### Exercise instructions
Reproduce the listing exactly. Omit pictures.

### Records for this exercise
-.-.-
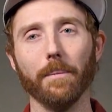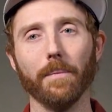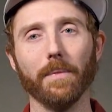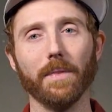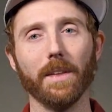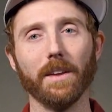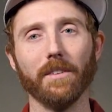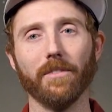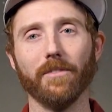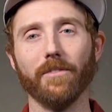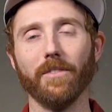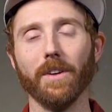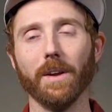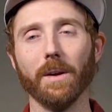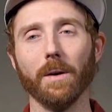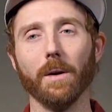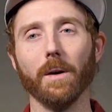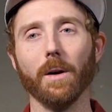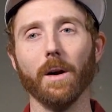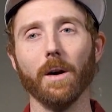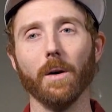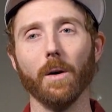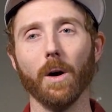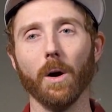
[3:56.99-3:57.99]
They fit
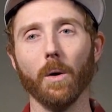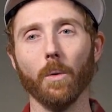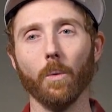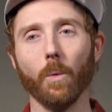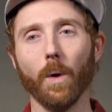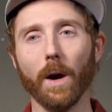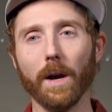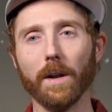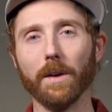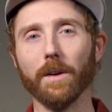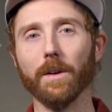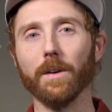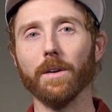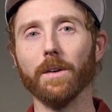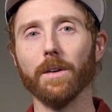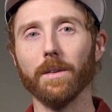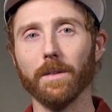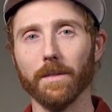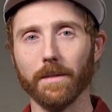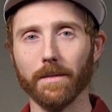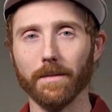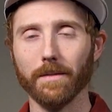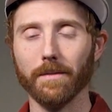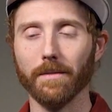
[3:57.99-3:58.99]
a
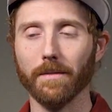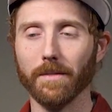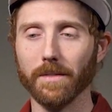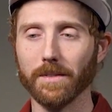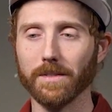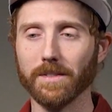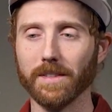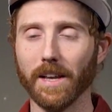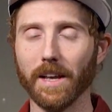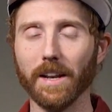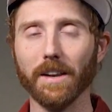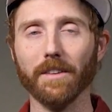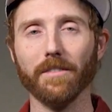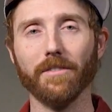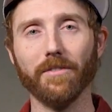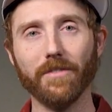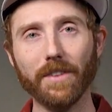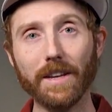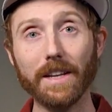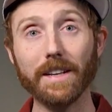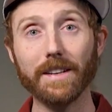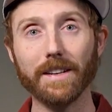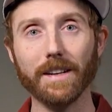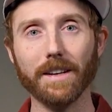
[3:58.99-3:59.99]
wider set of
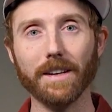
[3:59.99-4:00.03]
feet.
-.-.-
### Answer below
[3:56.99-3:57.99]
They fit
[3:57.99-3:58.99]
a
[3:58.99-3:59.99]
wider set of
[3:59.99-4:00.03]
feet.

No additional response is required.